Knowing What We Don’t Know

DunnoIn a recent post I made the obvious point that randomness has a very significant impact on investment performance. Of course, we’re all too ready to acknowledge bad luck when things go wrong, but when we succeed we want all the credit.  In any event, my friend Cullen Roche also published the post at Pragmatic Capitalism, where it got a comment that I find interesting and deserving of a bit more examination.

An anonymous commenter criticized my “data-driven” approach in light of my emphasis on the importance of randomness. 

“As a regular reader of this site I found the article above referencing investing and randomness to be a curious juxtaposition to the self described ‘data driven’ perspective. Informationally a simple railcar loadings graph in the corner of the computer screen will tell much more about economics in comparison to the nebulous links and content above which are mostly sports metaphors loosely associated with statistical probability.”
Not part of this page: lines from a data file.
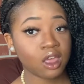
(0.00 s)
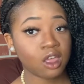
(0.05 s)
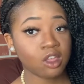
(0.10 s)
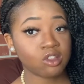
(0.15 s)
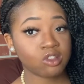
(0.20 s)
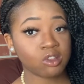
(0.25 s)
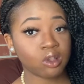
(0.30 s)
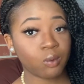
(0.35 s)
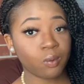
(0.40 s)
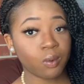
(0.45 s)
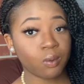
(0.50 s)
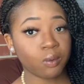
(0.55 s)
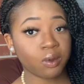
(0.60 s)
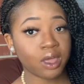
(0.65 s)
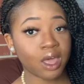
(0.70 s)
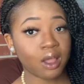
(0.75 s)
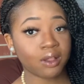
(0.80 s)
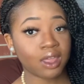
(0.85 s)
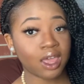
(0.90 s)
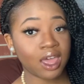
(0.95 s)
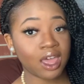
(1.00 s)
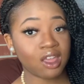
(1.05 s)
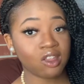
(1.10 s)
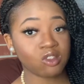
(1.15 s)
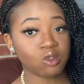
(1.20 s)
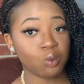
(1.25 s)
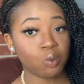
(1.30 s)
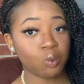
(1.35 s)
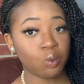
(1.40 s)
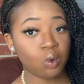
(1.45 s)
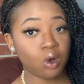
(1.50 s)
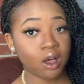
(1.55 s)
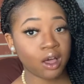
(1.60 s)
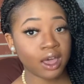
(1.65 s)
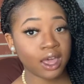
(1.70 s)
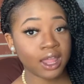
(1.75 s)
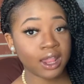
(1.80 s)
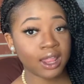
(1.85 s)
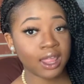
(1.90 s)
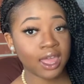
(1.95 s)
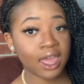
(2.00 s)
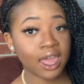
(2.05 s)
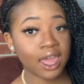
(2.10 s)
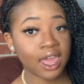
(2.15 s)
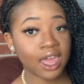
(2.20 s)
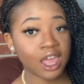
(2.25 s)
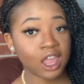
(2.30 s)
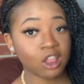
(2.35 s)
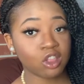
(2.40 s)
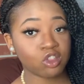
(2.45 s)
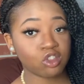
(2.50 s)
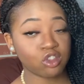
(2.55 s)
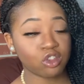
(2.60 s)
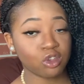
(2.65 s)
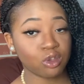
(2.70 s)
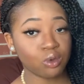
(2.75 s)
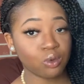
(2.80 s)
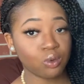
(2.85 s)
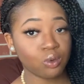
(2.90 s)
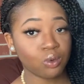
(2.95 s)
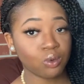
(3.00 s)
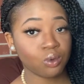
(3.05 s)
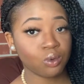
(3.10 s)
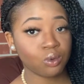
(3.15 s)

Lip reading: So we will count it as 1 and 2.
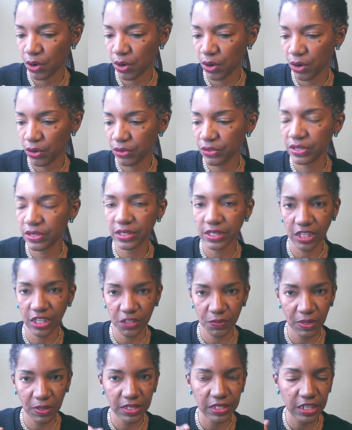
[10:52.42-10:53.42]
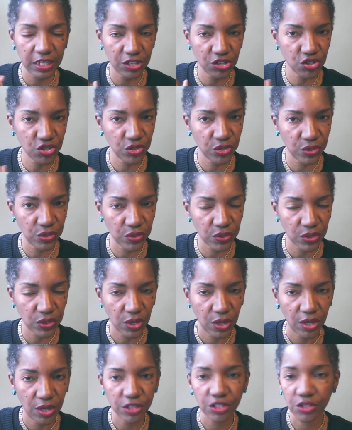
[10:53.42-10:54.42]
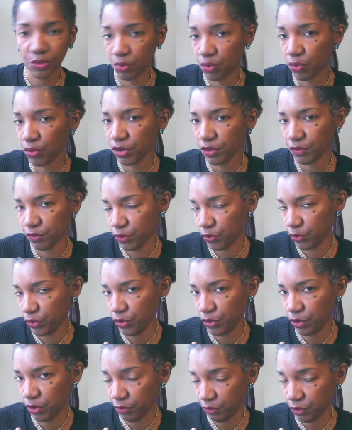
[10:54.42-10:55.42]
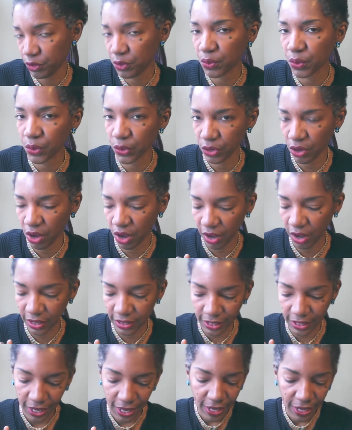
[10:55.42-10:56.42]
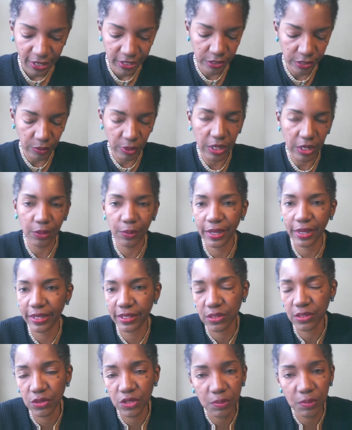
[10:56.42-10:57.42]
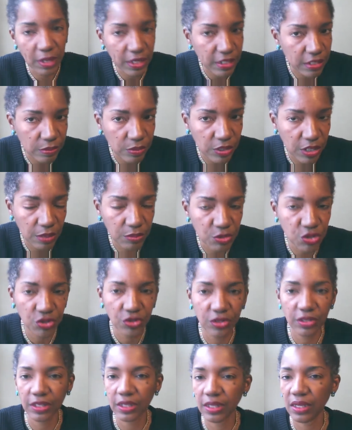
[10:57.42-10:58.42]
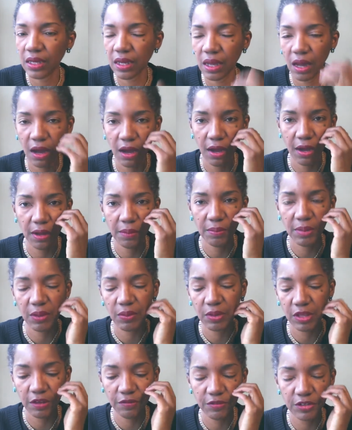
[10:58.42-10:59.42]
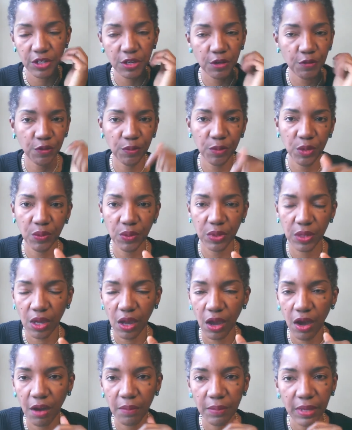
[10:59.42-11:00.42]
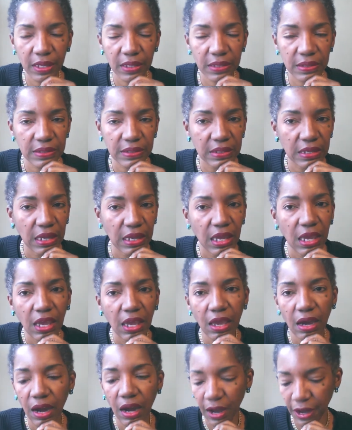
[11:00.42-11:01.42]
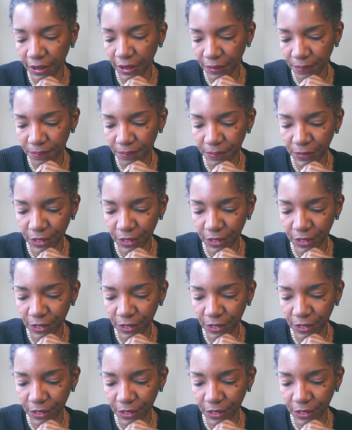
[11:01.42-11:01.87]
are these expectations supportive or, of you or not? So anyway, so spend some time journaling. Um, I would love to hear from you in the comments. Um,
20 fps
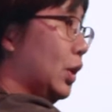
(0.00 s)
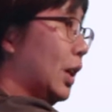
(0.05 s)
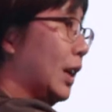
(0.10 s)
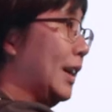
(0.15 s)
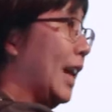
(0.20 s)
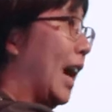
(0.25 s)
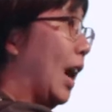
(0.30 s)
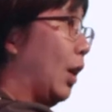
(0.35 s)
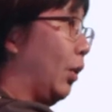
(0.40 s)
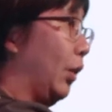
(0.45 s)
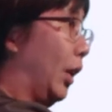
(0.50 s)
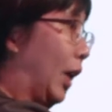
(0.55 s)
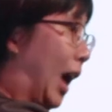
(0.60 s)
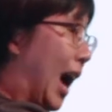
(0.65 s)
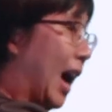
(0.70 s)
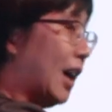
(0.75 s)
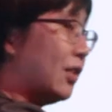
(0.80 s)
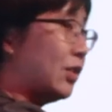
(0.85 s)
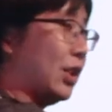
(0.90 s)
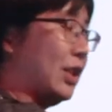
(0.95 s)
can now
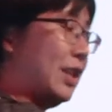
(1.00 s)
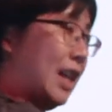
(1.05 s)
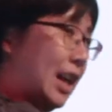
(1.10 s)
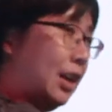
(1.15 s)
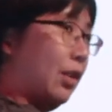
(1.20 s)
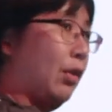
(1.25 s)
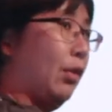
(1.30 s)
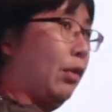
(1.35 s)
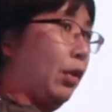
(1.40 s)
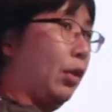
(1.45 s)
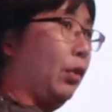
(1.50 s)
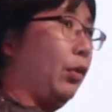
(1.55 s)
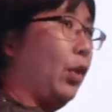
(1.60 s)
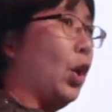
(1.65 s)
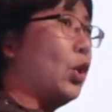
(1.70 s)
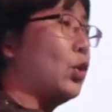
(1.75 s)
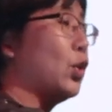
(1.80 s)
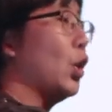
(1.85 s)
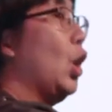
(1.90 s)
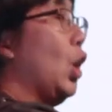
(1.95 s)
ask the data in
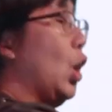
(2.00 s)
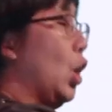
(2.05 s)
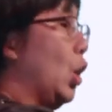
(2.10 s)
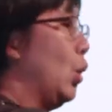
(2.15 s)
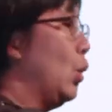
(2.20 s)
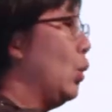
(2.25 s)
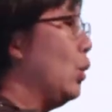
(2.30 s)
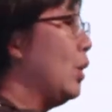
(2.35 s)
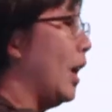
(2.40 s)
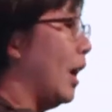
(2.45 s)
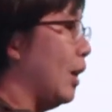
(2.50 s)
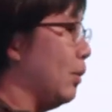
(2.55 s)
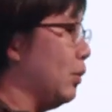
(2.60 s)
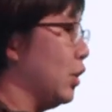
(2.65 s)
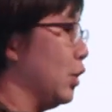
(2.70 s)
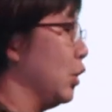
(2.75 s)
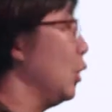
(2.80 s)
reverse, who comes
While the writing is less than clear (and I used examples from sports, not metaphors), the writer seems disgusted that someone committed to being data-driven would recognize the importance of luck.  I think the argument is supposed to be that data offers far more than I would allow.  The writer seems to think that someone with an alleged commitment to evidence-based investing should expect the evidence to reveal all or nearly all.

As regular readers will recognize, I am in fact committed to evidence-based investing.  That requires being data-driven – ideology alone is not enough.  Being sold on a story isn’t enough.  A good idea isn’t enough.  A good investment strategy will be – must be – supported by the data. 
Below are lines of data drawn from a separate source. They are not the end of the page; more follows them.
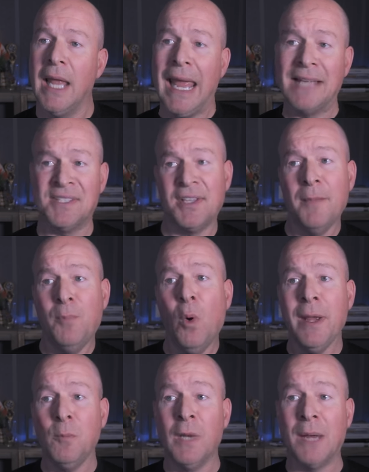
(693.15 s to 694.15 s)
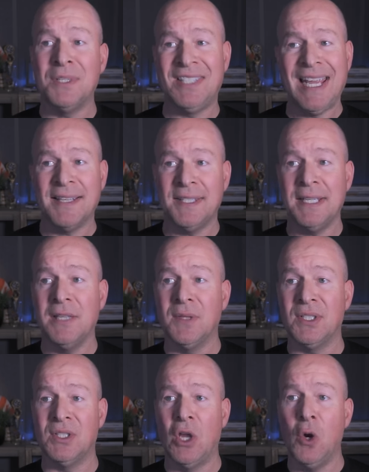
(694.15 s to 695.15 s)
At some point when I was dancing in the
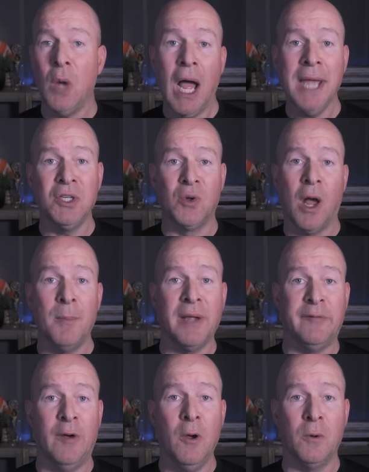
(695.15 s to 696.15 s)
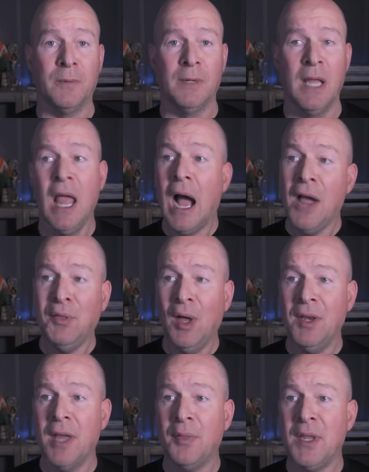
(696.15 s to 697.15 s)
snow, I dropped my phone. I
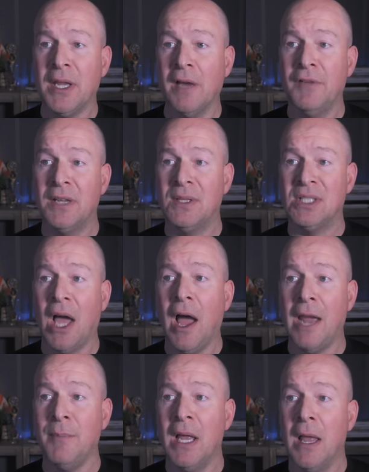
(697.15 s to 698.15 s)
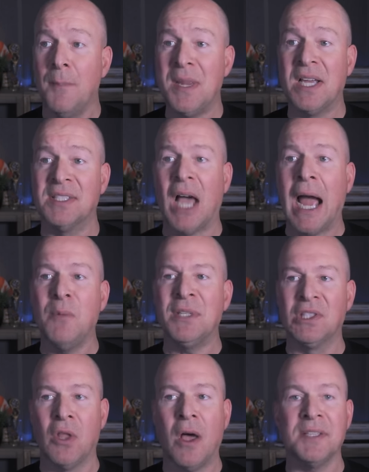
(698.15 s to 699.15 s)
thought nothing of it at the time because I was
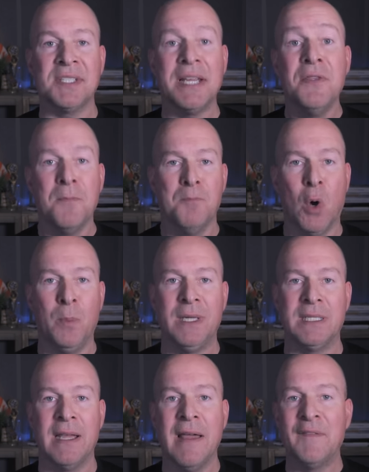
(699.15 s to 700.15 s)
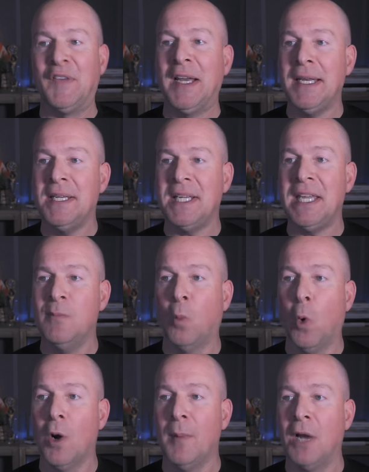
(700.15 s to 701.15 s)
lost in the moment, fighting to keep
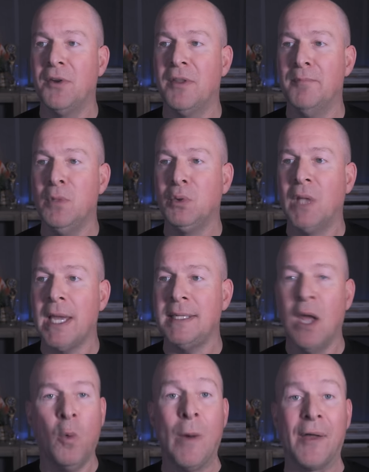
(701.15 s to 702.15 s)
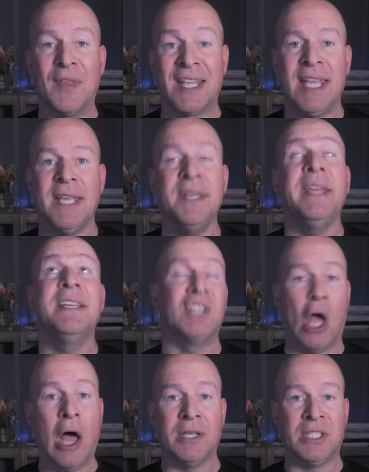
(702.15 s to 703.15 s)
warm under the moonlight while The Kid Is
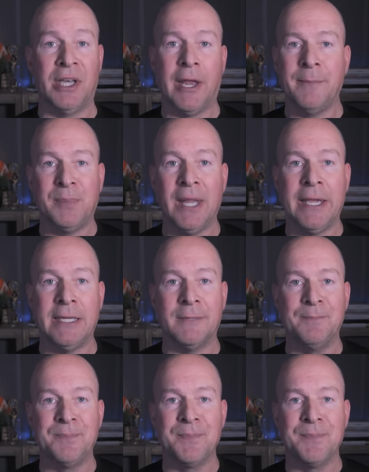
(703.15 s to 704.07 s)
Hot Tonight played.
But being truly data-driven also requires that we go no further than the data allows. Honoring our limitations is particularly difficult because we so readily “see” more than is really there.  As Charlie Munger said to Howard Marks, “none of this is easy, and anybody who thinks it is easy is stupid.”  And a key reason investing is so hard is that the data tells us so much less than we’d like it too.

Good investing demands humility.  We need to be humble so as to be able to recognize our mistakes and correct our errors.  We need to remember that we don’t know everything (or even necessarily all that much).  And we need to be able to recognize what and when we just don’t know.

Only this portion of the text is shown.